Le curé avait repris son air ennuyé. Ces amères récriminations le fatiguaient, l’agaçaient. Et brusquement, il changea le cours de la conversation.

— Tiens, dit-il, j’ai vu en route le spectacle le plus cocasse que tu puisses imaginer. Figure-toi qu’à un petit village à une heure de Chicago, l’autobus arrête pour prendre quelques passagers. Parmi eux, se trouvait une femme portant dans ses bras un enfant de deux ou trois ans dont la tête était encapuchonnée dans un journal. Elle prend un siège, mais comme tu peux supposer, toutes les têtes étaient tournées vers elle et chacun se demandait quelle était l’idée d’envelopper la tête d’un enfant avec une gazette. La voiture filait, mais la curiosité ne diminuait pas. À un autre village, l’autobus arrête de nouveau pour recueillir un voyageur solitaire. Mais comme le chauffeur ouvrait la porte du véhicule pour faire entrer le nouvel arrivant, voilà qu’une rafale arrache le capuchon de papier de l’enfant dans les bras de sa mère et, à la stupéfaction générale, nous voyons ce dernier coiffé ou couronné si tu veux, d’un pot de chambre en granit. Ce fut une tempête de rires, une gaîté folle qui secouait tous ces gens qui avaient été si fort intrigués par le capuchon de papier. La femme paraissait gênée, toute confuse. Alors, en cachant avec son manteau le vase qui avait soulevé une telle hilarité, elle expliqua à une voisine âgée que l’enfant en jouant avec son petit pot l’avait malencontreusement enfoncé sur sa tête et qu’il était maintenant impossible de l’enlever. Elle et son mari avaient en vain essayé de débarrasser le petit de sa fâcheuse coiffure. Ils n’avaient pu réussir. Alors, elle conduisait son fils à l’hôpital.

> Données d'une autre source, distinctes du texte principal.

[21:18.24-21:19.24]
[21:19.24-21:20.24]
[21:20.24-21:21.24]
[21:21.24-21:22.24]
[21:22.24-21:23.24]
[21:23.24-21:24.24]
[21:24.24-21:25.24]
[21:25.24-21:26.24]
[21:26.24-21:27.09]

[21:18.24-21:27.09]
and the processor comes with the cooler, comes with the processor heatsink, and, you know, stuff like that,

Thérèse, amusée, riait de bon cœur et le curé, les jambes étendues devant lui, fumait son cigare. Il avait complètement oublié son vieux père malade à l’hôpital. Alors, le voilà qui se met à raconter des histoires grasses. Et de l’une à l’autre, il allait. Ce n’était pas le prône qu’il débitait à ses paroissiens.

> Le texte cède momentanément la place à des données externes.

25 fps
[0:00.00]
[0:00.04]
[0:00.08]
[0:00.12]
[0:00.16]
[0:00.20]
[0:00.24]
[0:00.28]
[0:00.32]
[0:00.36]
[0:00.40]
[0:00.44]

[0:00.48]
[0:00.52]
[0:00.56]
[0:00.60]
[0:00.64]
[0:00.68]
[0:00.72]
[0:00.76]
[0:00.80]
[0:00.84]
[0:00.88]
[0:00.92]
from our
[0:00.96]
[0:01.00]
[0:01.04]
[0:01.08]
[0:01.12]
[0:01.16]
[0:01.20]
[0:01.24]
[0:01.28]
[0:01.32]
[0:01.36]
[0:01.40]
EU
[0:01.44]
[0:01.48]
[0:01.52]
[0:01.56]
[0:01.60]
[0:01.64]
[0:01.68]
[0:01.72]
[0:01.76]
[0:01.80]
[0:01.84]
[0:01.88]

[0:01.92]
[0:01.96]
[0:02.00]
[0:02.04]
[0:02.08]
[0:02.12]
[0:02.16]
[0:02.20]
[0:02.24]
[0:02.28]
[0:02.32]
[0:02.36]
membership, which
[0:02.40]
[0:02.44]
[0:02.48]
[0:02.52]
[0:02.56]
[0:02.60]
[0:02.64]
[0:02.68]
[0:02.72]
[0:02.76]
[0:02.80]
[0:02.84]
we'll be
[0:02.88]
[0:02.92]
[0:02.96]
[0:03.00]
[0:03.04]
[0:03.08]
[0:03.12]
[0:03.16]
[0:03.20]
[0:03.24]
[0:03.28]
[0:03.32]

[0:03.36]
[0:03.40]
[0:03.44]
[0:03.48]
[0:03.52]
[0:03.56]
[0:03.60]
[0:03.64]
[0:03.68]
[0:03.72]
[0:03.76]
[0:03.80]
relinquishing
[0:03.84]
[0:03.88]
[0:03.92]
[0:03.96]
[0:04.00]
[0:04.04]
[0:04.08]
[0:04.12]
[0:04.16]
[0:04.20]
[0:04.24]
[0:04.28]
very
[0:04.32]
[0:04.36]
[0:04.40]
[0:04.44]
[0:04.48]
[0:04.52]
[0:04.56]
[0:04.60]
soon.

— Ça me fait penser, dit-il au supérieur du collège où j’ai fait mes études. C’était un gaillard qui ne mâchait pas ses mots. Voyant un jour un élève qui négligeait de fermer une porte après l’avoir ouverte, il l’apostropha brutalement : Écoute mon garçon, une porte c’est pas comme un trou de c… ; ça ne se ferme pas tout seul. Tâche de t’en rappeler, hein !

Le mot sale, cru, ordurier, tomba lourdement dans la pièce. Et là-dessus le curé éclata d’un rire sonore, énorme, formidable. Dans son accès de gaieté son ventre rempli d’huîtres frites était tout secoué et sa figure se congestionnait.

Indignée, révoltée, salie, éclaboussée comme si elle avait reçu un seau d’ordures à la figure, la sœur le regardait avec dégoût.

Quand l’autre vit qu’elle ne riait pas, il remarqua :

— Tu n’aimes pas ça ? Pour te punir, je ne t’en raconterai pas d’autres.

Lorsqu’il sortit, ils étaient mécontents l’un de l’autre.

À une couple de jours de là, Guillaume, le fils aîné qui avait un jour abandonné son père à la porte de l’hospice reçut une lettre des sœurs. Sans ambages, elles déclaraient qu’elles ne pouvaient garder le vieux pour les vingt piastres de sa pension de vieillesse. Son état exigeait des soins constants qu’il fallait payer. Autrement, les enfants devraient le placer ailleurs.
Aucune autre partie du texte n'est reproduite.